Swap out Vec<>.iter() with Vec<>.iter().rev() in-place?

I'm trying to iterate over a vector of things several times, and on every pass i want to reverse the order that I iterate over them.

I think I could do this by mutating the vector on every pass, but I'd like to be able to use Vec.iter().rev() so that I don't have to save the results.

I'm running into a compiler error that says the thing I'm trying to save is of the wrong type, since a Vec.iter().rev() is actually a std::iter::Rev<std::slice::Iter<'_, _>> and not a std::slice::Iter<'_, _> :confused:

Any advice for how I should do this differently?

Playground example demonstrating my error:

Thanks!

Edit, code snippet for people who don't want to click:

fn main() {
    let v: Vec<i32> = vec![1, 2, 3];
    for i in 1..6 {
        let current = if i % 2 == 0 { v.iter() } else { v.iter().rev() };
        for e in current {
            println!("TURN {}: {}", i, e);
        }
    }
}

The compiler is right. Iterators are small structures that hold descriptions on how to iterate, and each way to iterate is a different type of struct.

You can work around it by using dynamic dispatch.

Dynamic dispatch works only through Box or references. To have a reference to something, you first have to store it somewhere permanently.

So:

let mut forward;
let mut reverse;
let current: &mut dyn Iterator<Item=_> = if i % 2 == 0 { forward = v.iter(); &mut forward }
 else { reverse = v.iter().rev(); &mut reverse };
2 Likes

Or use the either crate: example

You can build a similar enum yourself, but why bother? :slight_smile:

3 Likes

Trying to follow how this works... what does the syntax of following an assignment statement with &mut identifier do?

This looks... good.

How does this work? What is current now and how can it be easily iterated over where my let current = if ... { v.iter() } else { v.iter().rev() } cannot? I'm missing something fundamental in my understanding of Rust to see how this is suddenly allowed.

Here is a version using a custom iterator impl with an enum. The Either enum is a generalization of this, but I'm showing the tailor made one in hopes it cuts through the abstraction a bit.

The type of current in my original example is Either<std::slice::Iter<...>, std::iter::Rev<std::slice::Iter<...>>>, just like the CustomItr I wrote by hand above. So you've unified the two possible types using an enum.

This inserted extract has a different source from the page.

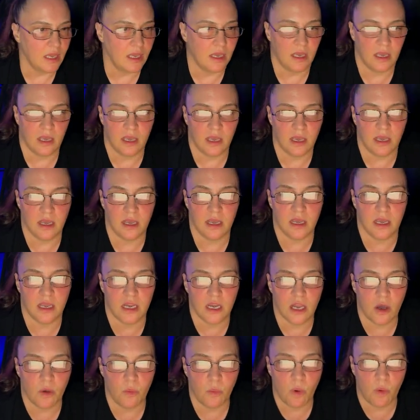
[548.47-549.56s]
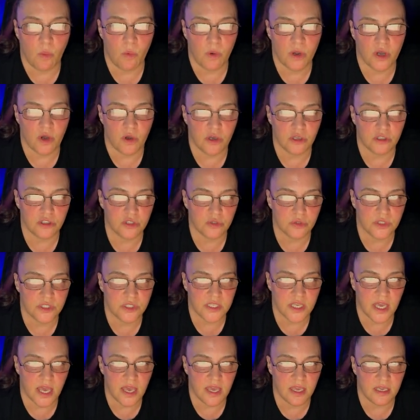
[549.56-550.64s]
And what we're going to
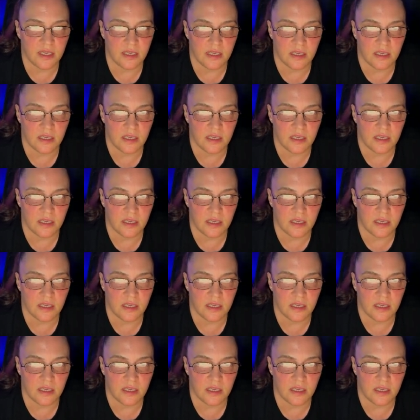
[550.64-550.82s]
say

To help you in understanding, let me ask a question: what do you think the type of current would be if your code compiled? Or what did you expect it to be in your mental model of Rust?

1 Like

It causes the compiler to create a trait object - "trait object" is a term you can find a lot of info about in the Rust docs/book. Happy to answer more here, but I suspect you'll get a bunch of value by reading up on that first, rather than me describe the same material (in fewer words :slight_smile:).

1 Like

Oh -- yeah that makes a lot of sense now. Your example helps me understand the crate itself way better, since they're doing what you are but with a helper macro:

macro_rules! either {
    ($value:expr, $pattern:pat => $result:expr) => (
        match $value {
            Either::Left($pattern) => $result,
            Either::Right($pattern) => $result,
        }
    )
}

...

fn next(&mut self) -> Option<Self::Item> {
    either!(*self, ref mut inner => inner.next())
}

Previous version wanted to have a specific iterator type known exactly at compile time. It wanted to store all the bytes of the iterator in the variable.

The dyn version only gives rough promise of something iterator-like hidden behind a reference, and makes code do work at run time to figure out which one is it exactly.

1 Like

I had earlier fixed this kind of bug with a .collect() like this:

        let current: Vec<_> = if i % 2 == 0 { 
            v.iter().collect() 
            
        } else { 
            v.iter().rev().collect() 
            
        };

Is this a particularly bad way to solve it? Where should I look to learn the performance differences between the three approaches discussed in this thread, like speed, compiler-time, memory use, runtime concerns? Which of the three feels the most idiomatic to a Rust programmer?

If you needed the collect() anyway, that's a great way to solve it -- there's no dynamic dispatch involved inside the iterator operations in that approach.

Calling collect() will copy all the data into a new vector, so intuitively i'd say it's slower than using a trait object with dynamic dispatch (unless, as @scottmcm said, you need to do that anyway for some other reason). That said, if this is a performance critical part of your app, you could benchmark the two versions and compare.